Organizational Support For Amyotrophic Lateral Sclerosis
There are a number of organizations which provide information and support for individuals with ALS and their caregivers, including the:
- ALS Association
- ALS Therapy Development Institute
- Les Turner ALS Foundation
- Muscular Dystrophy Association
- National ALS Registry
FAQs About Long-Term Care For ALS
1. A friend of ours has ALS, and we’ve noticed that she seems to cry for no reason at times. Is she maybe depressed, or can you explain what might be happening?
It is also possible that your friend is depressed since depression is common in individuals with terminal conditions such as ALS. In fact, researchers have determined that up to 77% of individuals with a terminal illness develop depression at some point after diagnosis.
Depending on the relationship you have with your friend, it may be helpful to talk with her to try and determine how she is feeling and if she is willing to speak with a mental health professional about her feelings. It may also be helpful to share this information with her doctor, who will be able to assess her for depression and possibly prescribe medication for depression if appropriate.
2. Why is ALS also called Lou Gehrig’s disease?
Lou Gehrig is the name of a famous professional baseball player who played for the New York Yankees. He was diagnosed with the disease in 1939 and was unable to continue playing baseball.

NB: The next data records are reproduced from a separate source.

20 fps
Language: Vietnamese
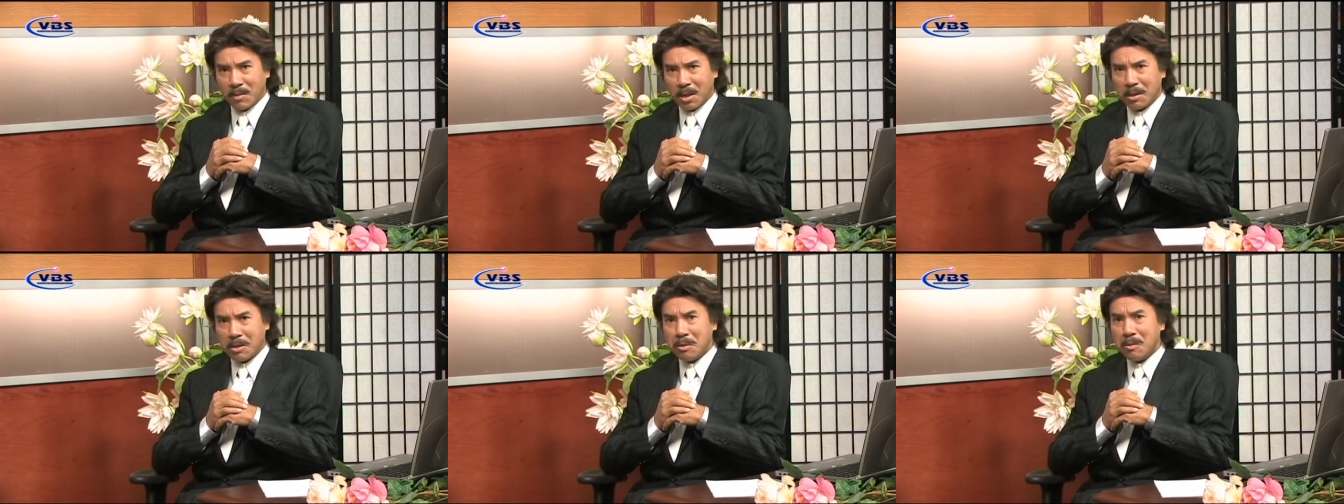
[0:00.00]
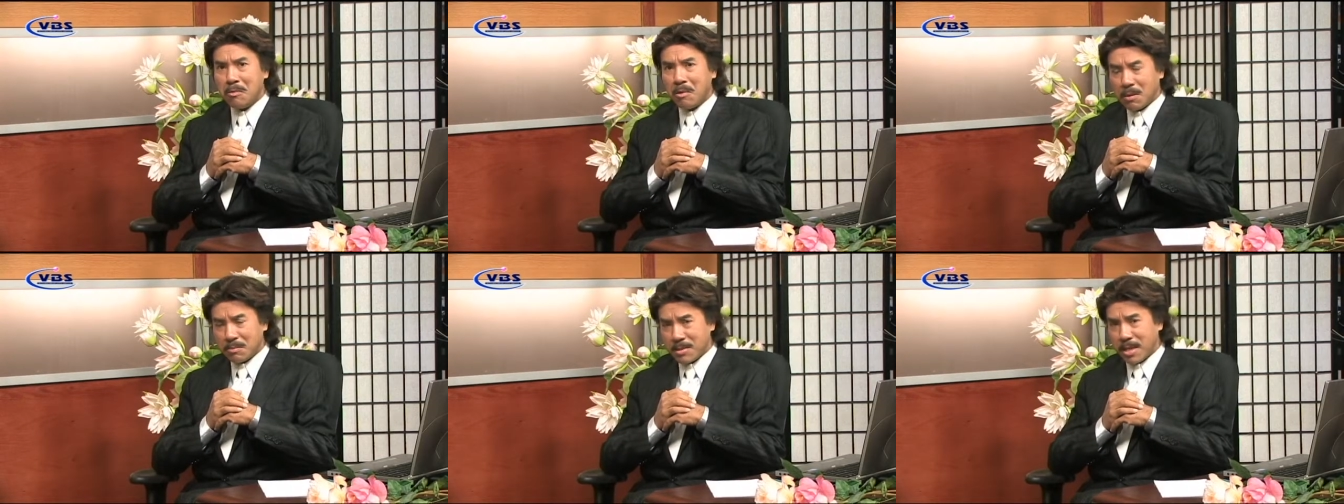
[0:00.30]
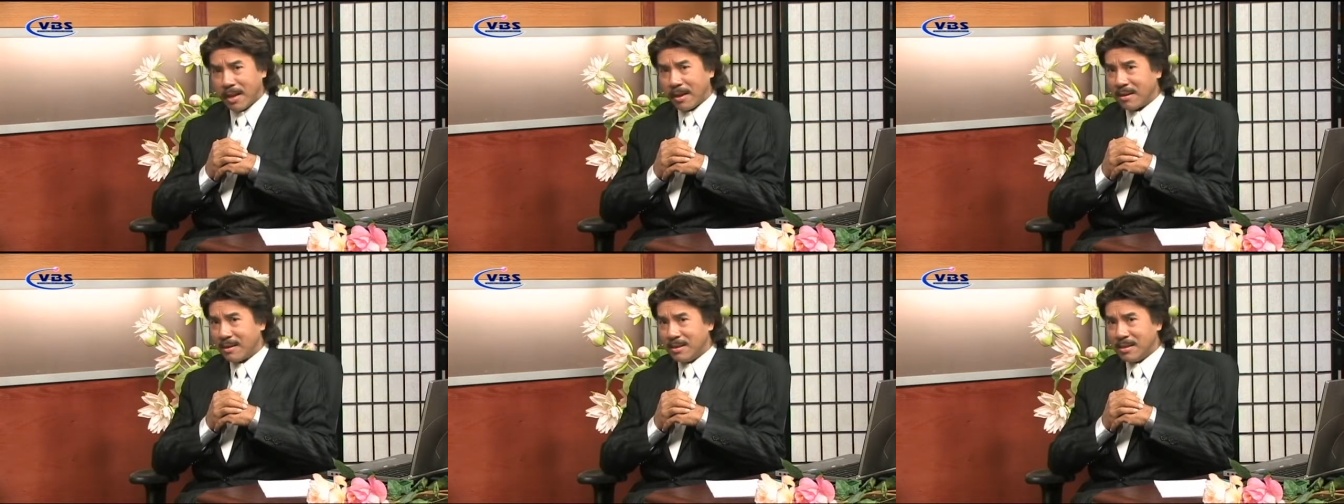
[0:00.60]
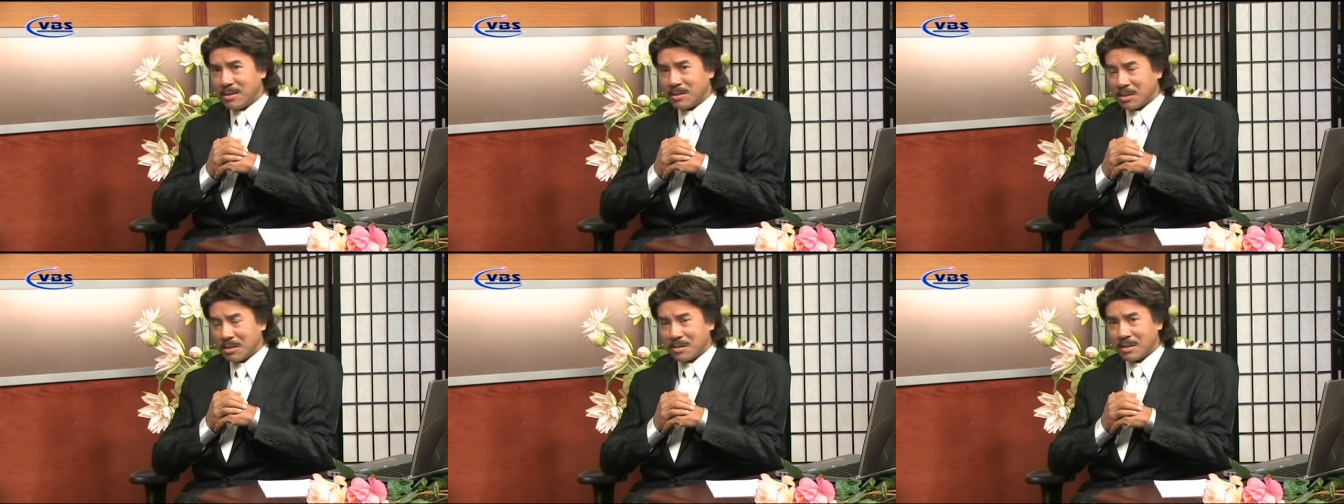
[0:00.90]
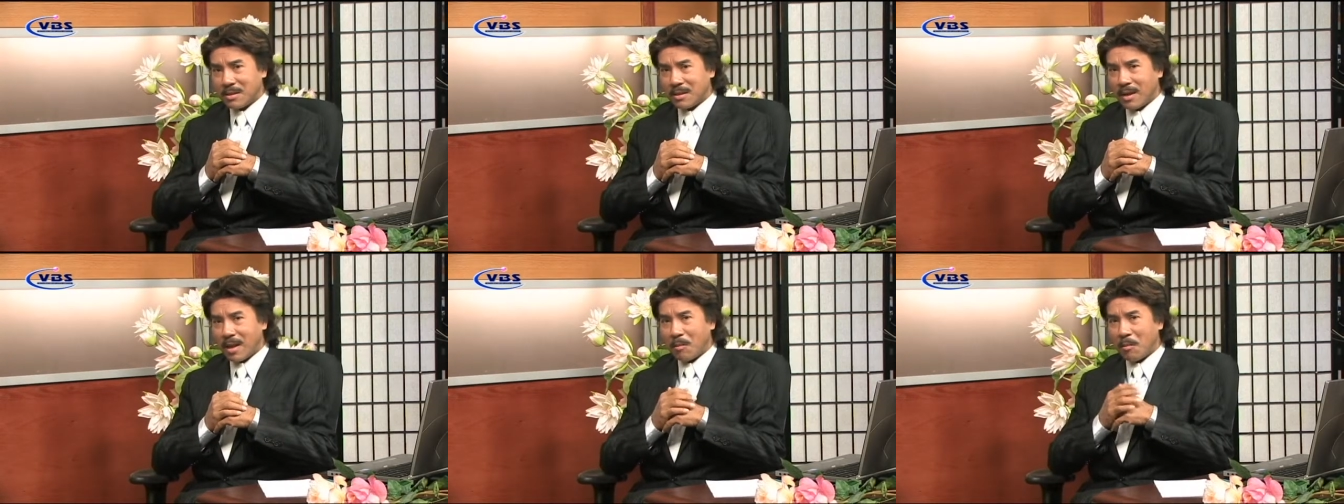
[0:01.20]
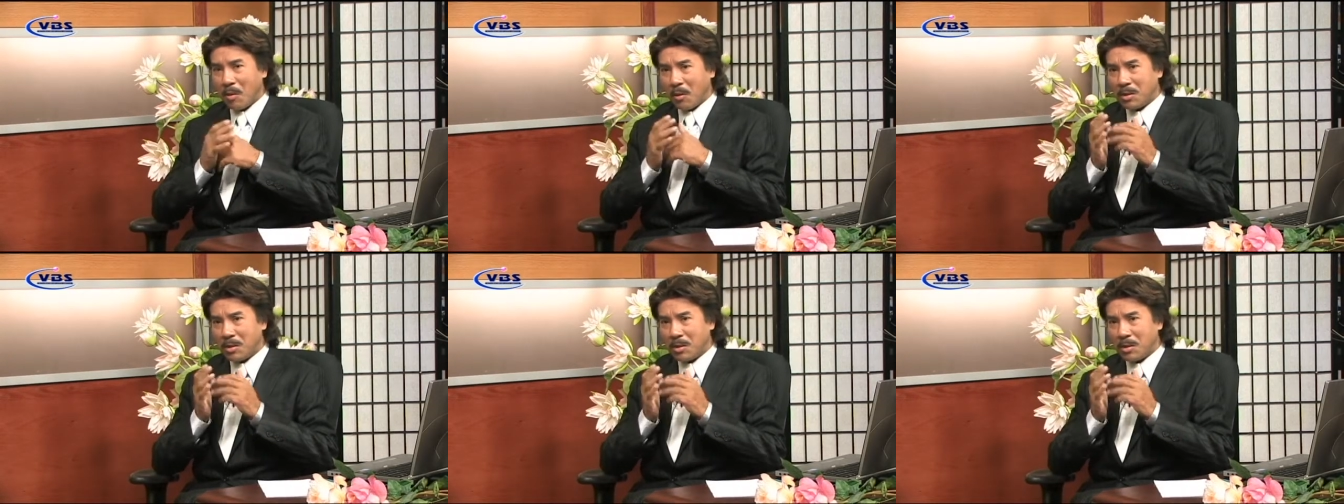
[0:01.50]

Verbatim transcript: mà yêu âm nhạc thường thường là mỗi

3. Is it possible to recover from ALS?
Although ALS is usually considered a terminal illness, the ALS Association has identified that approximately 20% of individuals diagnosed with the disease live 5 years or longer, and 10% of individuals will live 10 years or longer. This increased life expectancy is attributed to improved management of the disease, including various medications that are being used, both FDA-approved and experimental drugs.
In addition, there are documented cases of what is known as “ALS reversals” in which individuals severely incapacitated by ALS have recovered most of their functioning again, which has been verified by medical doctors. To learn more about how ALS reversals may be possible, please see this link to the ALS Association provided here.

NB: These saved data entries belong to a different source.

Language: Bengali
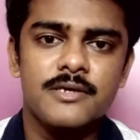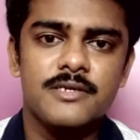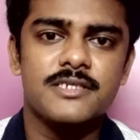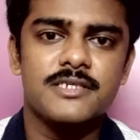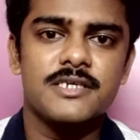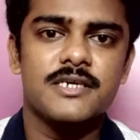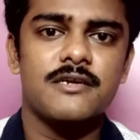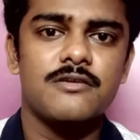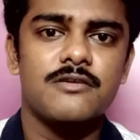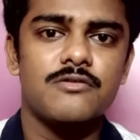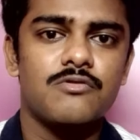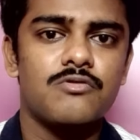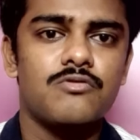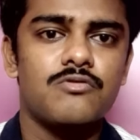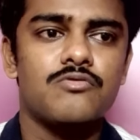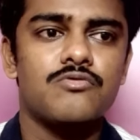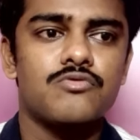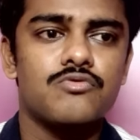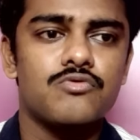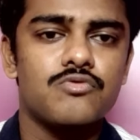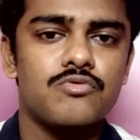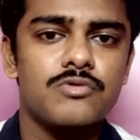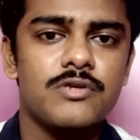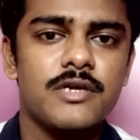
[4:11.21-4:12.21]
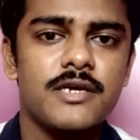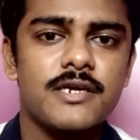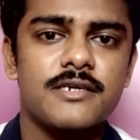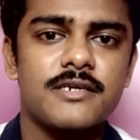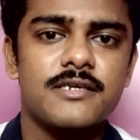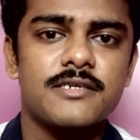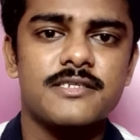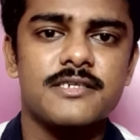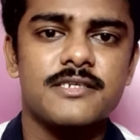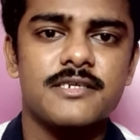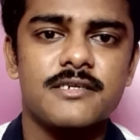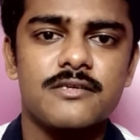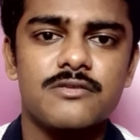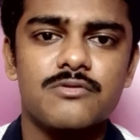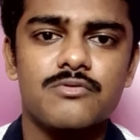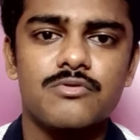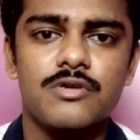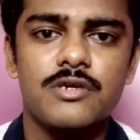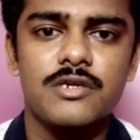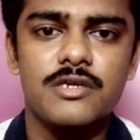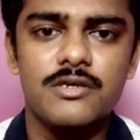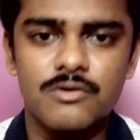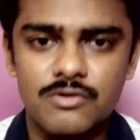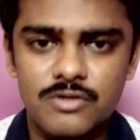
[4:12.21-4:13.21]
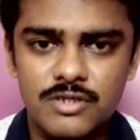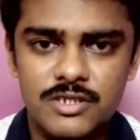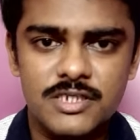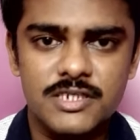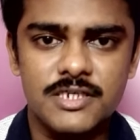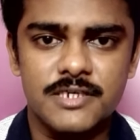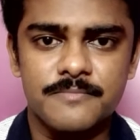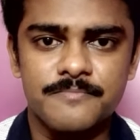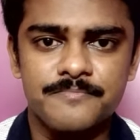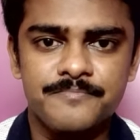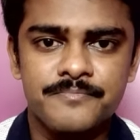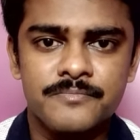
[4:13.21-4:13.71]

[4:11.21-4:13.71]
যেখানে ধরুন নতুন একটা সিটি তৈরি হচ্ছে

4. Are there ways to slow the progression of the disease?
As noted earlier, Edaravone is a medication approved by the FDA, which appears to slow loss of function and slow disease progression. Researchers and doctors have also determined that a high carbohydrate, high-calorie diet may help slow the progression of ALS. New research has also identified other potential ways to stop the progression of ALS, which are showing a great deal of promise.